Perguntar-se-á se os hábitos alimentares das crianças abandonadas diferia substancialmente das que o não eram. É evidente que se desconheciam as vantagens do tratamento do leite no ínicio do século XIX porque o leite não materno só as teria se fosse esterilizado e consumido em biberons também sujeitos ao mesmo processo. Contudo as crianças que eram abandonadas, para além do que estavam sujeitas todas as crianças, acrescia-lhes a escassez, a falta de vigilância e sobretudo estarem a ser criadas por amas que, justa ou injustamente, tinham, em geral, má reputação no que toca aos serviços prestados. Os períodos de maiores dificuldades, como sejam os anos coincidentes com as invasões francesas, só terão agravado a situação alimentar das crianças: “He filho de Pais desterrados, nasceo a 2 de Agosto de 1810 he baptizado, chama-se Jorge come sopinhas de agoa com asucar (…)”649

. Jorge, segundo o respectivo assento, tem ou aparenta ter 3 meses quando entra na SCML. Já deveria ter uma saúde frágil a acreditar na dieta que lhe era ministrada, e sem surpresa morreu no mês seguinte.

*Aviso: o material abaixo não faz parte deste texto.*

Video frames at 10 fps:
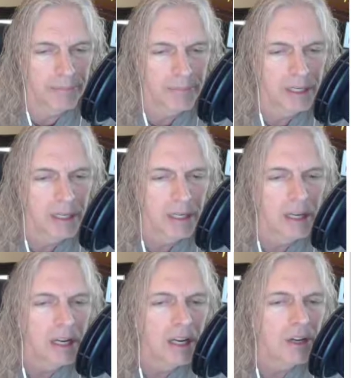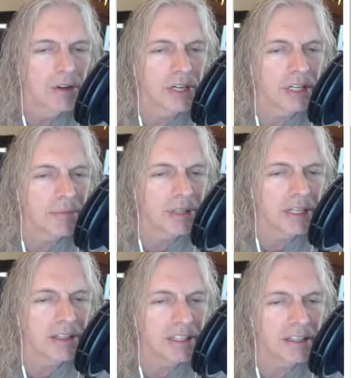name. You're going to come
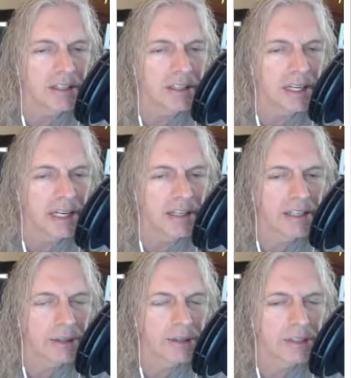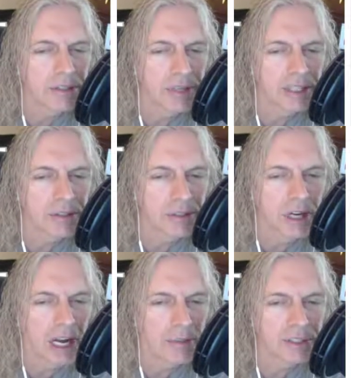down here, and here are some extra
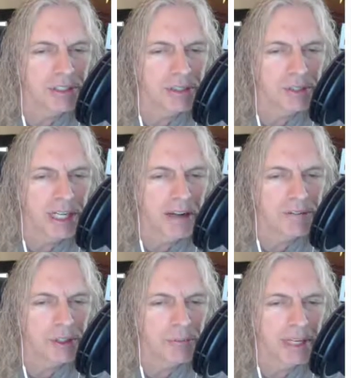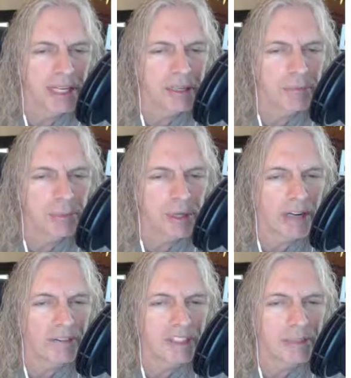options. You have domain
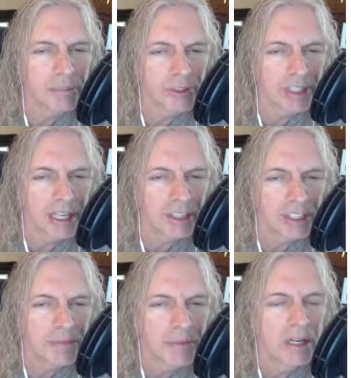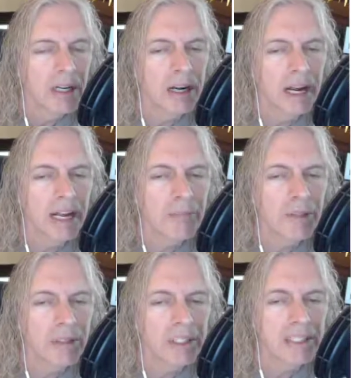privacy protection. I'm
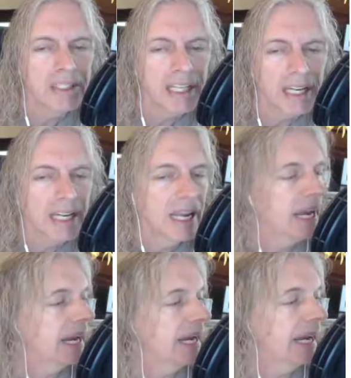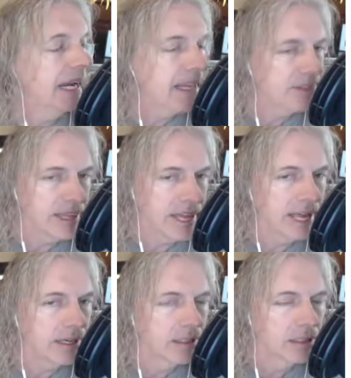going to say get
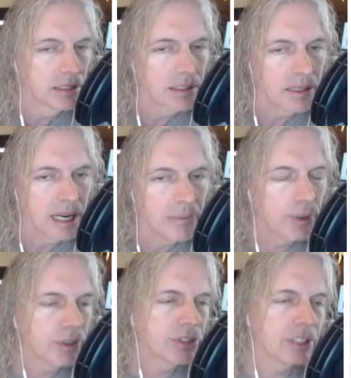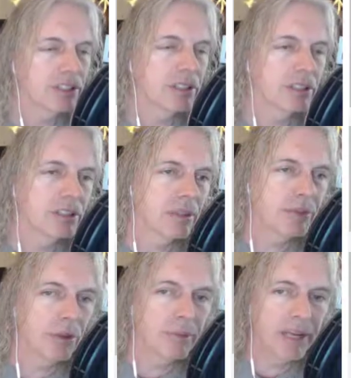that. I purchased
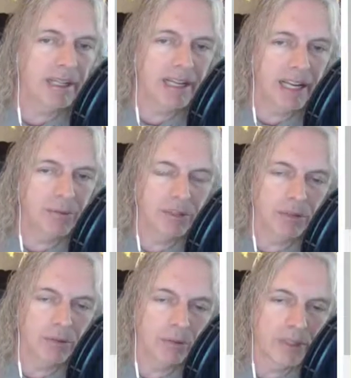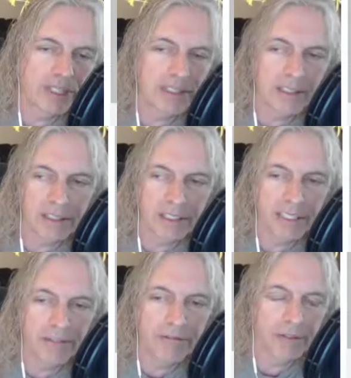some domain names
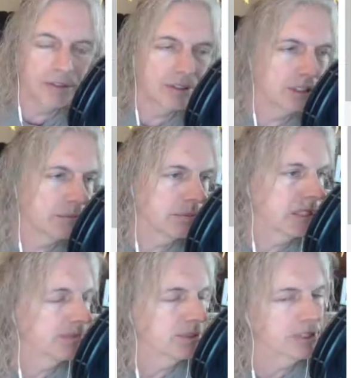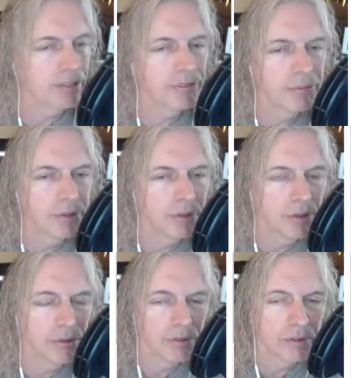recently for some stuff I'm doing
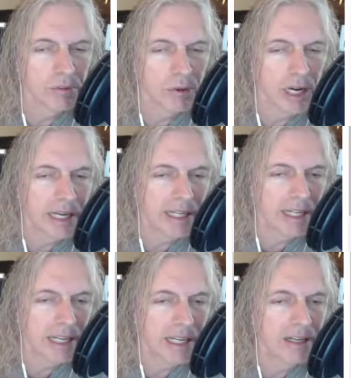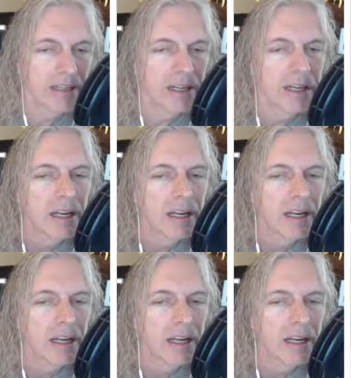over in Hawaii, and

“O Menino que leva vestido roxo e coeiro escuro Pesso a Vª Sª que lhe ponha Alexandre e por falta de leite vai muito aCustumado a Cumer e este Menino a 18 de setembro fas tre meses (…)”650

. A criança tem cerca de três meses de idade quando dá entrada na instituição. Segundo o bilhete está “muito aCustumado a Cumer”. Não diz o quê. Certamente o que era habitual, água com açucar e outra comida que não seria apropriada para crianças de tão pouca idade. Por isso não é de estranhar que Alexandre tenha morrido no ano seguinte sem ter completado um ano de idade.